INSTRUCTIONS FOR THE TASK
In the material below, find the line with "[00:00:00.67]" and the line with "[00:00:05.13]". Output exactly those two lines and all lines between them, leaving out pictures.

EXCERPTED RECORDS

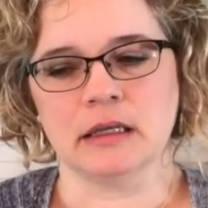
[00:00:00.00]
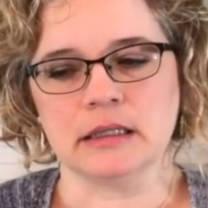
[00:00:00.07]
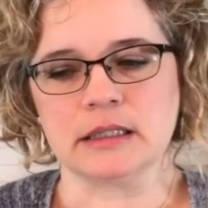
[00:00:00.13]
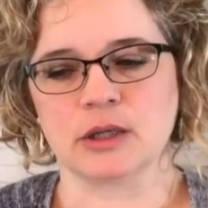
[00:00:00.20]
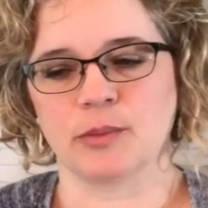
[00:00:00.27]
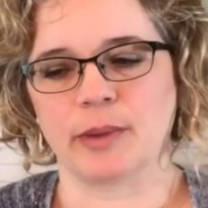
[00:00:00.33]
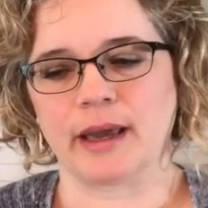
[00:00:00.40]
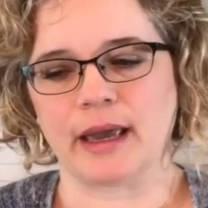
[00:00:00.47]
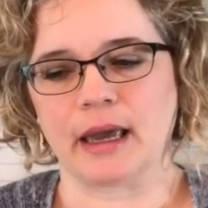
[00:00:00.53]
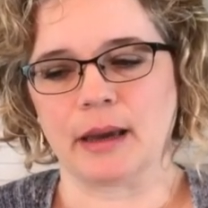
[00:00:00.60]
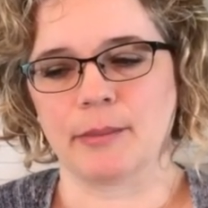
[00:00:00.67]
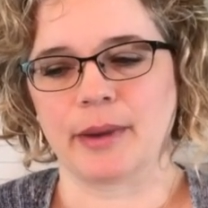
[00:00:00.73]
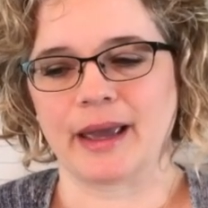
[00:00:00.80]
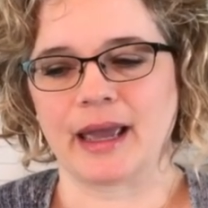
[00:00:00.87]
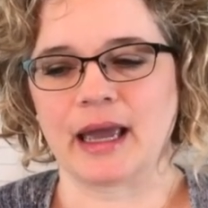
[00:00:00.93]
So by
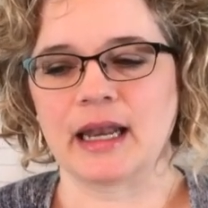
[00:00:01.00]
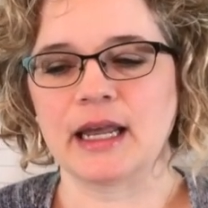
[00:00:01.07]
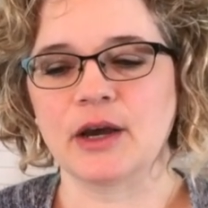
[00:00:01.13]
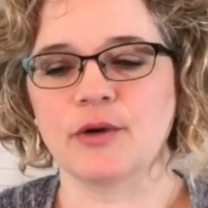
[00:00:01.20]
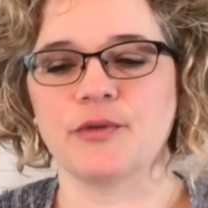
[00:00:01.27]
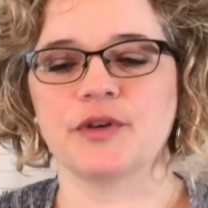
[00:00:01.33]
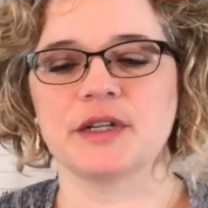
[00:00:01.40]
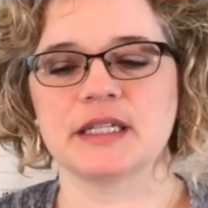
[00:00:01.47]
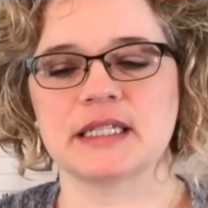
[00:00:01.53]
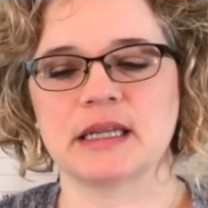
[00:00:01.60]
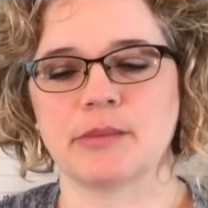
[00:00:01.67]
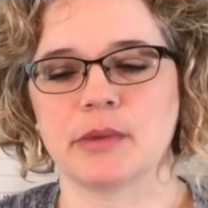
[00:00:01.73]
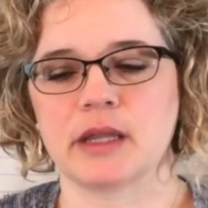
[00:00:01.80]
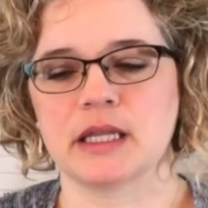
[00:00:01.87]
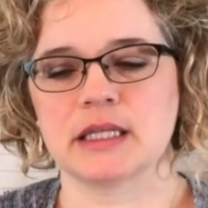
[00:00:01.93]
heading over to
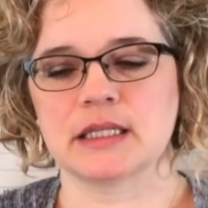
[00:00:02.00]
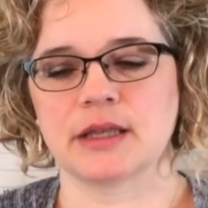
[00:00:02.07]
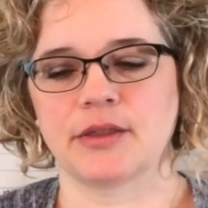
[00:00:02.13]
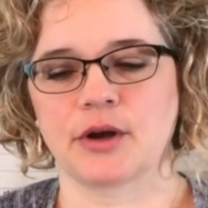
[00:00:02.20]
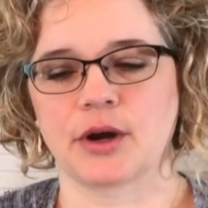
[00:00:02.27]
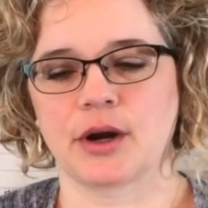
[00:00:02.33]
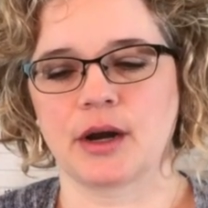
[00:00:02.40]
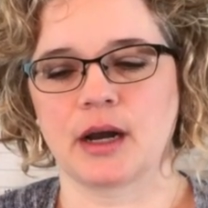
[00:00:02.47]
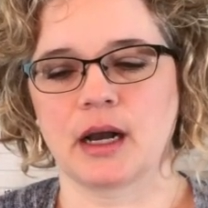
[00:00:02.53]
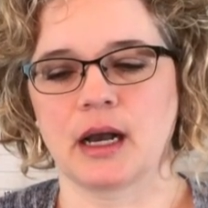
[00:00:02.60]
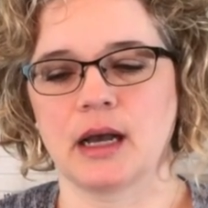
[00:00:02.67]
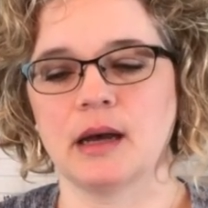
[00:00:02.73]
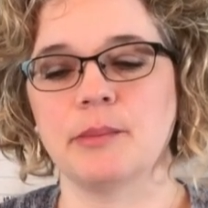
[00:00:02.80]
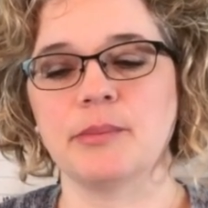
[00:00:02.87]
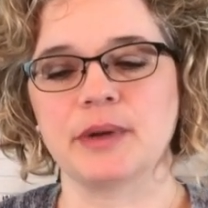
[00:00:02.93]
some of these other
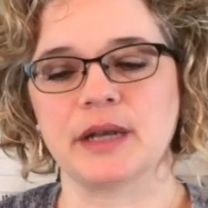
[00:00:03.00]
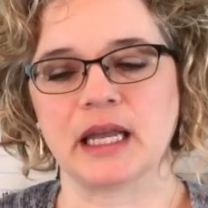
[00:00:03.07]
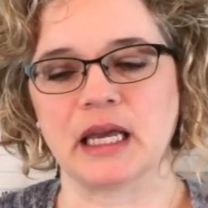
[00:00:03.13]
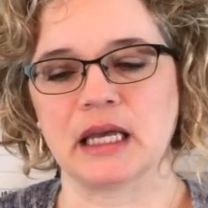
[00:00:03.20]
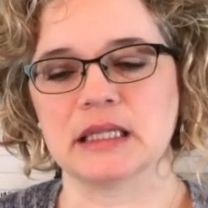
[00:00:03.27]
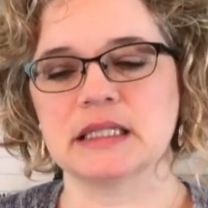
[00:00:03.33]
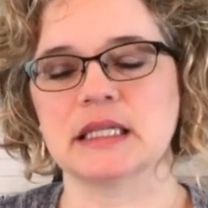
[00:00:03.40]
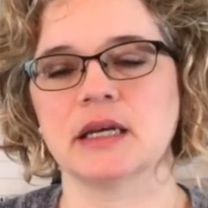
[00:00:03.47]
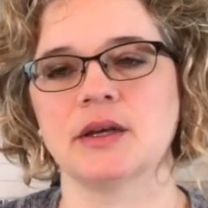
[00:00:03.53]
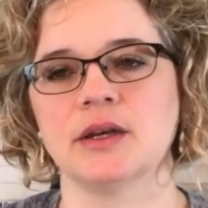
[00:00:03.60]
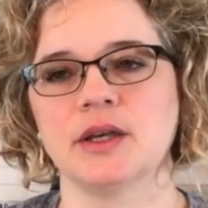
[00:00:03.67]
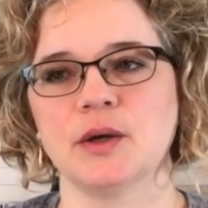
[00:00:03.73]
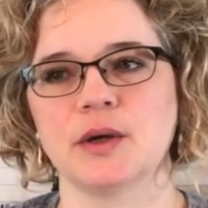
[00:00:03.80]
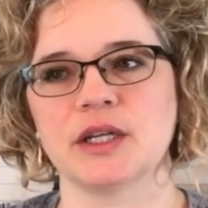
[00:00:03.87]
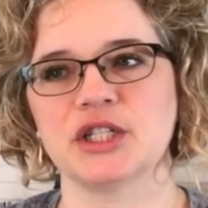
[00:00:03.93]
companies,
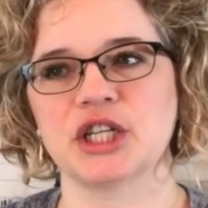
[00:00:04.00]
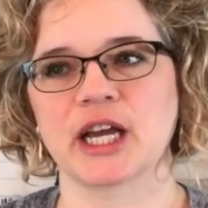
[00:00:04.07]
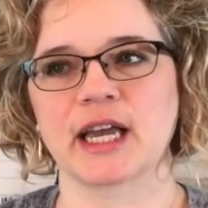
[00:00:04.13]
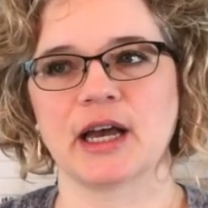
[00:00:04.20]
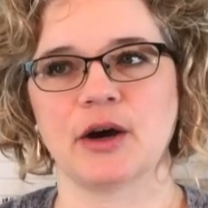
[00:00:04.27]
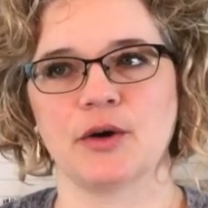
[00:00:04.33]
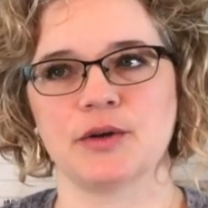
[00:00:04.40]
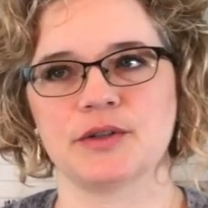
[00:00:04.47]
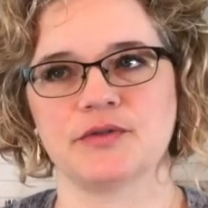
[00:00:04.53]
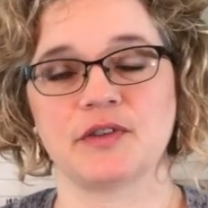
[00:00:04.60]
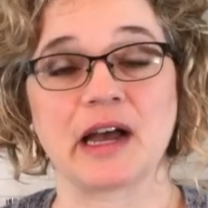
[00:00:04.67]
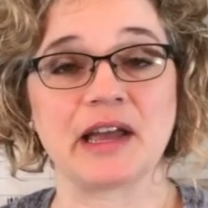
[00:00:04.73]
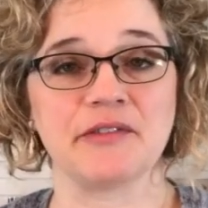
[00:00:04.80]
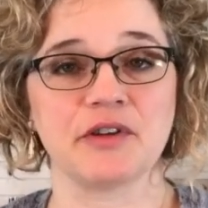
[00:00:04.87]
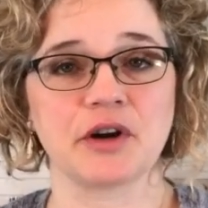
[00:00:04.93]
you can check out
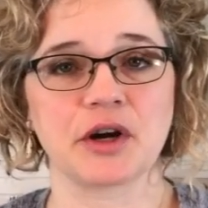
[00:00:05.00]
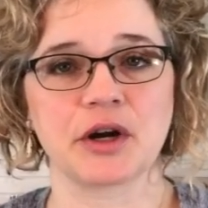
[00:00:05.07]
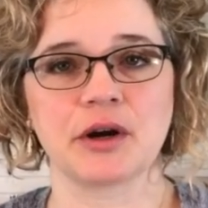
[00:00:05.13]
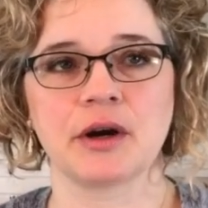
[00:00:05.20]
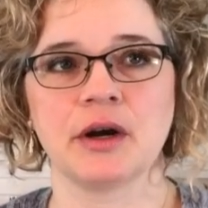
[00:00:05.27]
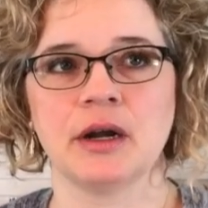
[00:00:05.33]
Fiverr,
==
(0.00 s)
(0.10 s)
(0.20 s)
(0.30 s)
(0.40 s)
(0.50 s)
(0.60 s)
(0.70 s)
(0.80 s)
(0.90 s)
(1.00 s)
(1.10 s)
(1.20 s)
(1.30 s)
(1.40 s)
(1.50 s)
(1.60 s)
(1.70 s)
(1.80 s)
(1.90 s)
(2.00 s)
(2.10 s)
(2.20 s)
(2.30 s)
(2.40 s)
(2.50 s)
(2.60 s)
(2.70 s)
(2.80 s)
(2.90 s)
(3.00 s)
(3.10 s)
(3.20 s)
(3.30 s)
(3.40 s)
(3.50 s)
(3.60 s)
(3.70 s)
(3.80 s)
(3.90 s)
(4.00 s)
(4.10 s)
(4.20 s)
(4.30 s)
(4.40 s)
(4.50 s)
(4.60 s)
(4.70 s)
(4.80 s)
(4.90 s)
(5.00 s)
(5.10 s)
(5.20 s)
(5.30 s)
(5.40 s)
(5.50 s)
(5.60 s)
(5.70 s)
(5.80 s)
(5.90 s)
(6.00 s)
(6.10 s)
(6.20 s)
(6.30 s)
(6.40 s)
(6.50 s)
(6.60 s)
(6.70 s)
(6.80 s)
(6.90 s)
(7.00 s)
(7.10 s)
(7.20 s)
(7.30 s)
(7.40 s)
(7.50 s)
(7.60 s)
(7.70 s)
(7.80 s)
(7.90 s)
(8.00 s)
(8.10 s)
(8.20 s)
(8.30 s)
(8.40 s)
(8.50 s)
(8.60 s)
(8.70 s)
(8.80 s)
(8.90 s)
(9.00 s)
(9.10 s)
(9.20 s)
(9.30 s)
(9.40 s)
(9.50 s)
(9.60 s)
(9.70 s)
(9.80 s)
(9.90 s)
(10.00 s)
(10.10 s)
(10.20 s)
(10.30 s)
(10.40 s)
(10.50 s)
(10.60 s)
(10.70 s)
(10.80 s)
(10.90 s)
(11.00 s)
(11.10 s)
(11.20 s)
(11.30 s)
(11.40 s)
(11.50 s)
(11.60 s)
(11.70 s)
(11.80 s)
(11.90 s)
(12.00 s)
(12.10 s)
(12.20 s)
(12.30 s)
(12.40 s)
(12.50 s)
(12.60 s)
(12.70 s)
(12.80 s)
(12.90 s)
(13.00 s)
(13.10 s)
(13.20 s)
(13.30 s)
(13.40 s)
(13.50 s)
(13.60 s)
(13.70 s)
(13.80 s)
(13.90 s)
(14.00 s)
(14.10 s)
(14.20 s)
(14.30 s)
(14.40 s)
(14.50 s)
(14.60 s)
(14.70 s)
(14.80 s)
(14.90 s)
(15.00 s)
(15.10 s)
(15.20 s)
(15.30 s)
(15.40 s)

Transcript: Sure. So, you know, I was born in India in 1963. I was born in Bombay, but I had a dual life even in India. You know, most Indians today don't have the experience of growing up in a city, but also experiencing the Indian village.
---
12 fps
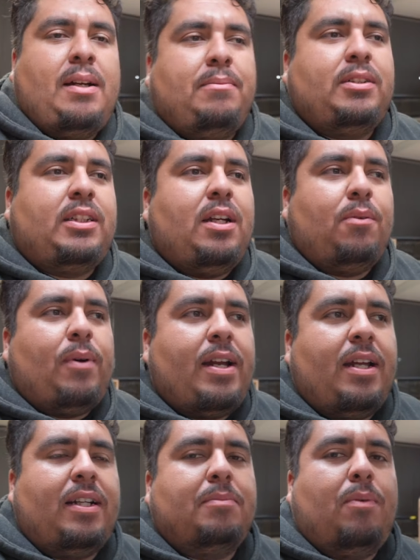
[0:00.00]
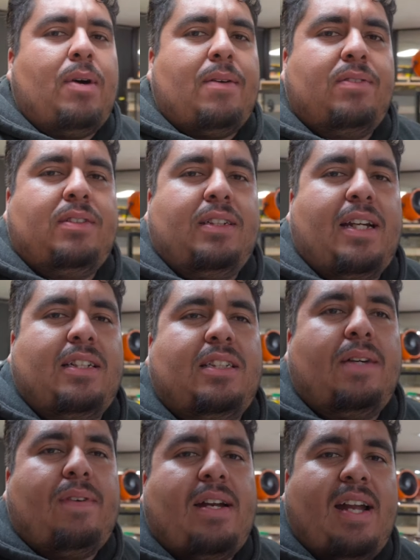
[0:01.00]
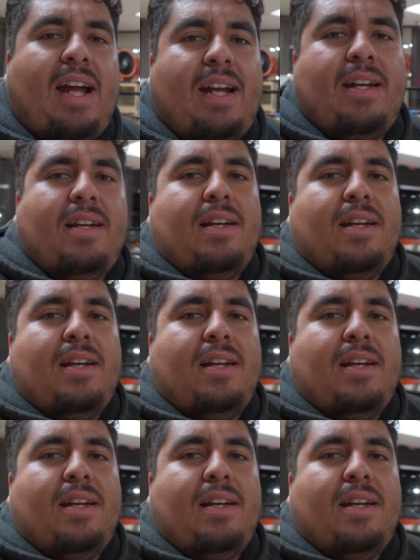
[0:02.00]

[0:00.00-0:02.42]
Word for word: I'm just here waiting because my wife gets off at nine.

REPLY
[00:00:00.67]
[00:00:00.73]
[00:00:00.80]
[00:00:00.87]
[00:00:00.93]
So by
[00:00:01.00]
[00:00:01.07]
[00:00:01.13]
[00:00:01.20]
[00:00:01.27]
[00:00:01.33]
[00:00:01.40]
[00:00:01.47]
[00:00:01.53]
[00:00:01.60]
[00:00:01.67]
[00:00:01.73]
[00:00:01.80]
[00:00:01.87]
[00:00:01.93]
heading over to
[00:00:02.00]
[00:00:02.07]
[00:00:02.13]
[00:00:02.20]
[00:00:02.27]
[00:00:02.33]
[00:00:02.40]
[00:00:02.47]
[00:00:02.53]
[00:00:02.60]
[00:00:02.67]
[00:00:02.73]
[00:00:02.80]
[00:00:02.87]
[00:00:02.93]
some of these other
[00:00:03.00]
[00:00:03.07]
[00:00:03.13]
[00:00:03.20]
[00:00:03.27]
[00:00:03.33]
[00:00:03.40]
[00:00:03.47]
[00:00:03.53]
[00:00:03.60]
[00:00:03.67]
[00:00:03.73]
[00:00:03.80]
[00:00:03.87]
[00:00:03.93]
companies,
[00:00:04.00]
[00:00:04.07]
[00:00:04.13]
[00:00:04.20]
[00:00:04.27]
[00:00:04.33]
[00:00:04.40]
[00:00:04.47]
[00:00:04.53]
[00:00:04.60]
[00:00:04.67]
[00:00:04.73]
[00:00:04.80]
[00:00:04.87]
[00:00:04.93]
you can check out
[00:00:05.00]
[00:00:05.07]
[00:00:05.13]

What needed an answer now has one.